Irak’taki durumun kritik hale gelmesi İstanbul ve Berlin’deki karargahlarda endişeyle izleniyordu. Enver Paşa, bölgedeki güçleri yeni takviyelerle VI. Ordu adı altında yeniden organize etme ve bunun komutasını Türk ordusunu yakından tanıyan Alman subaylarından, Müşir (Mareşal) Colmar von der Goltz’a (Goltz Paşa) teklif etti. Goltz Paşa, savaşa girilmesinden 6 hafta sonra (12 Aralık 1915) İstanbul’a gelmiş, Osmanlı Ordusu’nun hizmetine girmişti. Bir süre pasif görevler aldıktan sonra İstanbul ve çevresini korumakla görevli I. Ordu’nun komutanlığına getirilmişti. Ancak, bu görevi sırasında uzun yıllardır ön hazırlıklarını yaptığı Almanya-Osmanlı ittifakının pratikte başarısı için kafa yoruyordu. Goltz Paşa’nın, Alman ve Osmanlı genelkurmayının Mezopotamya’ya ilişkin stratejileri benzeşiyor gibiyse de önemli farklar vardı. Ancak o anda herkesin birleştiği nokta, Irak’ın savunulması, İngilizlerin Bağdat’a ilerleyişinin durdurulması ve bölgeden atılmalarıydı. Goltz Paşa, bu görevin başına bizzat geçme teklifini önce tereddütle karşıladı. Ancak sonunda “Bu 72 yaşımdaki bu halimle bu görevin gerektirdiği zorluklara katlanabilir miyim, bilmiyorum. Vatanımı ve ailemi yeniden göre şansı çok düşük. Ama biz hayatımızı Kayzer ve vatanımıza adadık” diyerek, VI. Ordu Komutanlığı ve Irak Genel Valiliği görevini üstlendi. İstanbul’da hemen yeni ordunun karargahının kuruluşu için kolları sıvadı. Bir yandan da İran’a ve Hindistan’a, buralarda yönelik hazırlıkları sürdürdüyordu.

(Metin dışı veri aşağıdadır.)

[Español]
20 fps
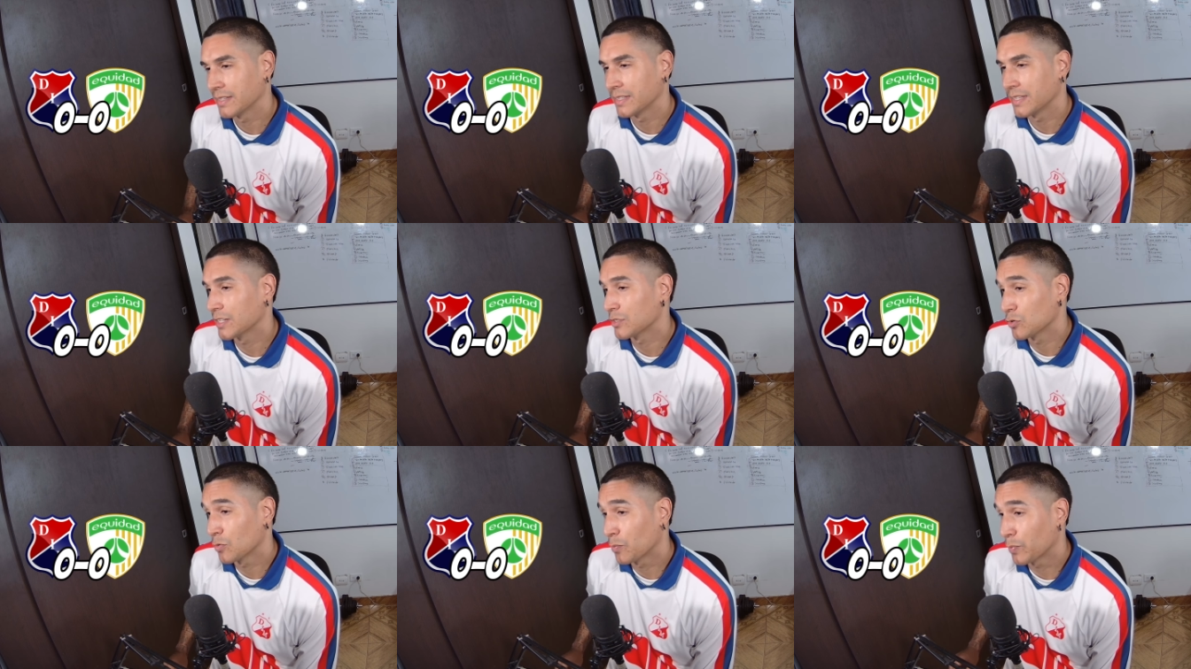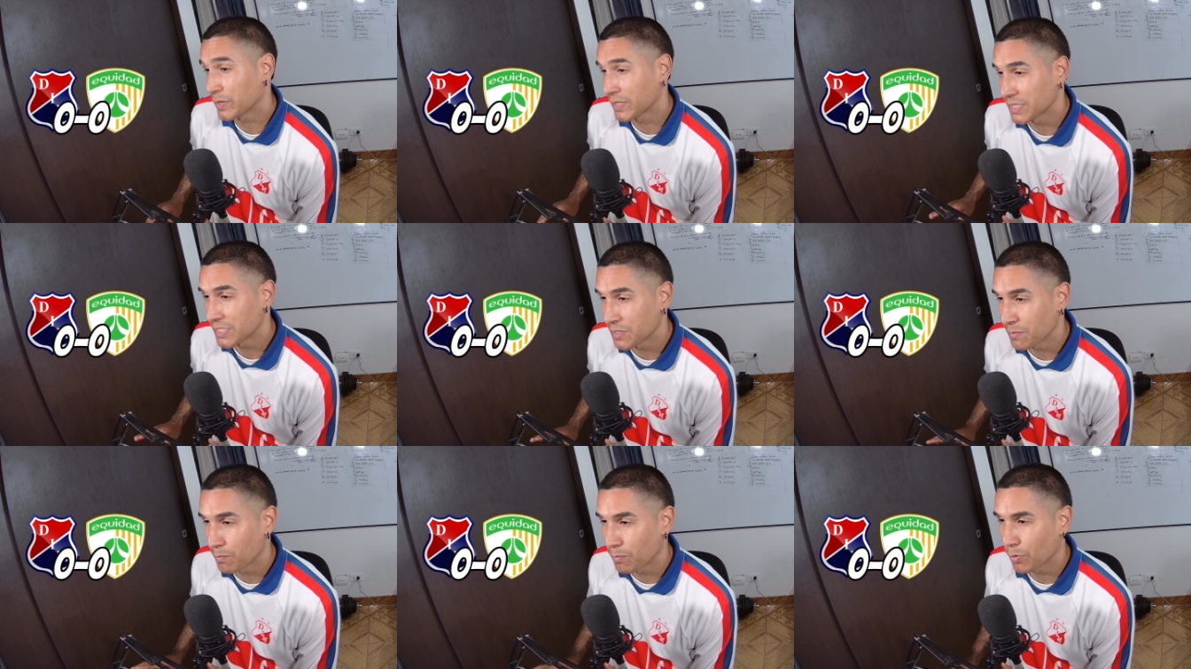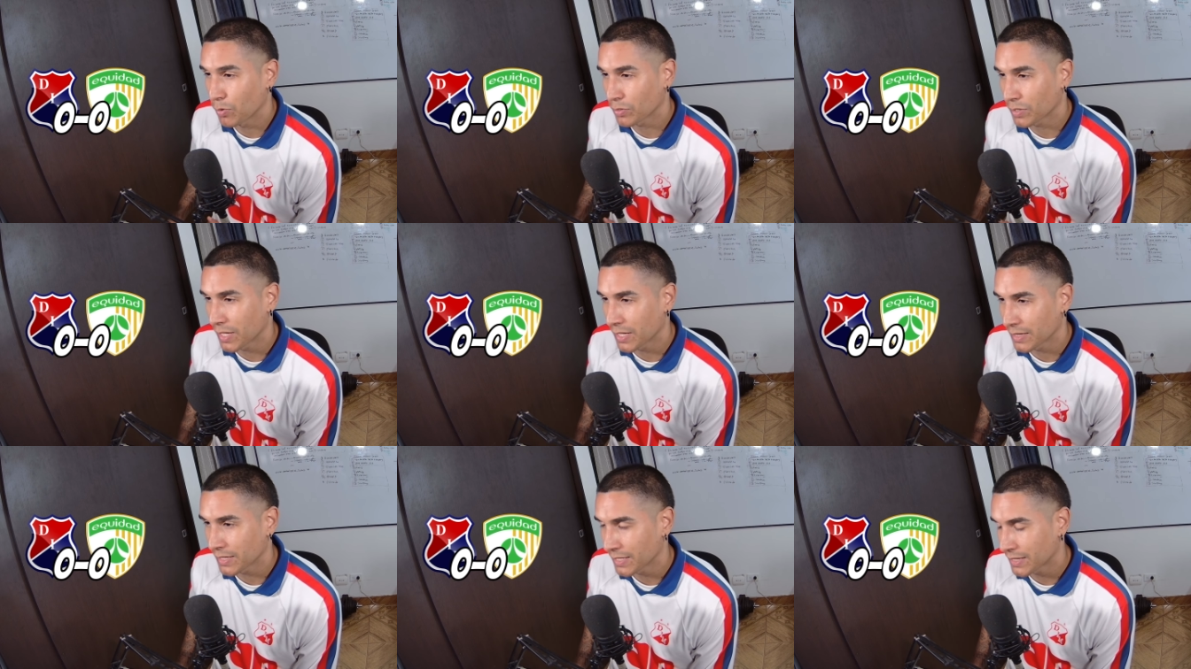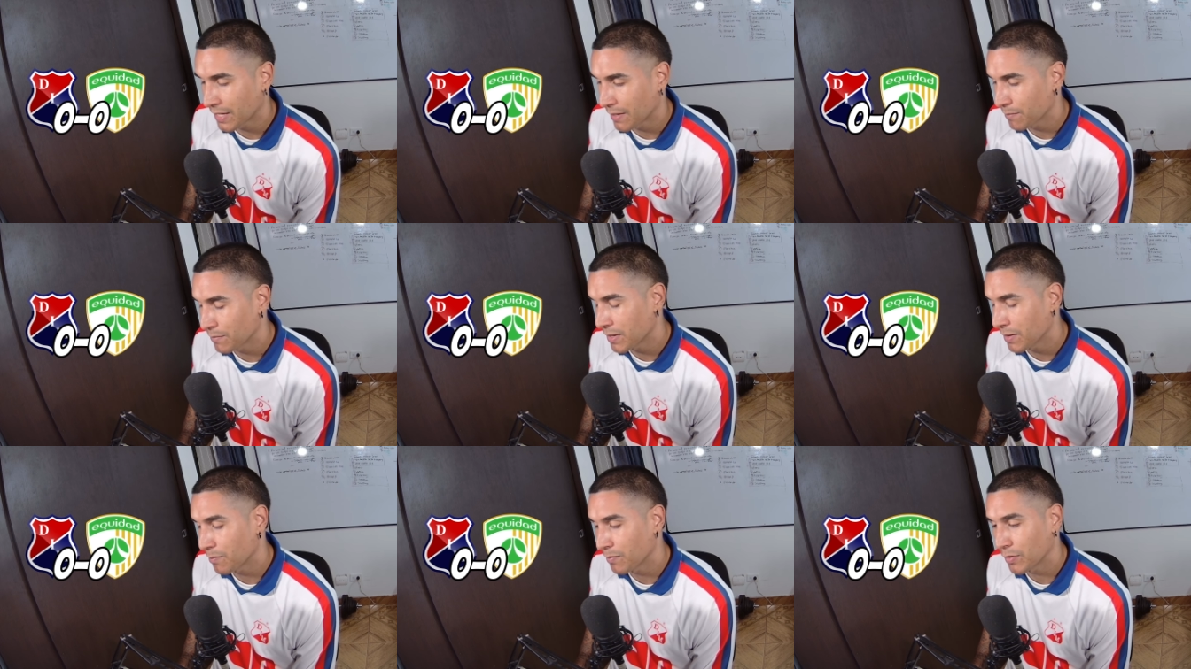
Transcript: Y eso pues es importante también.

Bu sırada Irak cephesindeki İngiliz birlikleri yeniden kuzeye doğru ilerlemeye başlamıştı. 27 Eylül’de Kut’ül-Amare’nin güneyindeki savunma hattına taaruz ettiler, Nurettin Bey komutasındaki Osmanlı güçleri ertesi gün geri çekilmeye başladı. Kut’ül-Amare’yi ele geçiren İngilizler, kenti Bağdat’a doğru ilerleyecek güçlerinin merkezi olarak tahkim ettiler. Çanakkale’de yaşanan heziyemetin etkisiyle bir an önce Bağdat’ı ele geçirmeye kararlıydılar. Bir yandan da çekilen Osmanlı birliklerini takip etmeye devam ettiler. Nurettin Bey’in Selman-ı Pak bölgesinde (Ctesiphon) oluşturduğu savunmaya hattında durduruldular, takviye beklemeye başladılar.

 

ENVER PAŞA’NIN AMCASI GÖREVE

Kutül Amare zaferinin 100. yıldönümü: Basra’daki Osmanlı zaferi

Goltz Paşa Türk ve Alman subaylarla, diplomatların da yer alacağı karargahını hazırlarken, o sırada Kuzeydoğu Anadolu’yu Rus saldırılarına karşı korumakla görevli “III. Ordu Sağ Cenah Grubu”nun Komutanı, Enver Paşa’nın kendisinden bir yaş küçük amcası Albay Halil Bey’e emrindeki birliklerden iki tümenle VI. Ordu’ya katılma emri verildi. Bu sırada Mareşal Goltz da İstanbul’daki ön hazırlıkları tamamlamış, Bağdat’a gitmek üzere karargah subay ve personelinin bir bölümüyle 15 Kasım’da Haydarpaşa Garı’nda düzenlenen bir uğurlama töreninin ardından yola çıkmıştı. Goltz’un yanında VI.’ncı Ordu’nun Türk ve Alman kurmay başkanları Albay Kazım Bey (Kurtuluş Savaşı komutanlarından Kazım Karabekir Paşa), Albay Eberhard Bopp, Türk ve Alman yaverleri Yüzbaşı İsmail Hakkı Bey (Sadrazam Tevfik Paşa’nın oğlu) ve Binbaşı von Restorf’la, Osmanlı ve Alman dışişleri bakanlıklarının temsilcileri yer alıyordu. Karargahın ihtiyaçları için 450 tonu bulan malzeme ve cephaneyle,  Almanya’dan gelecek subaylarla tamamlanacak karargahının diğer bölümü daha sonra yola çıkacaktı.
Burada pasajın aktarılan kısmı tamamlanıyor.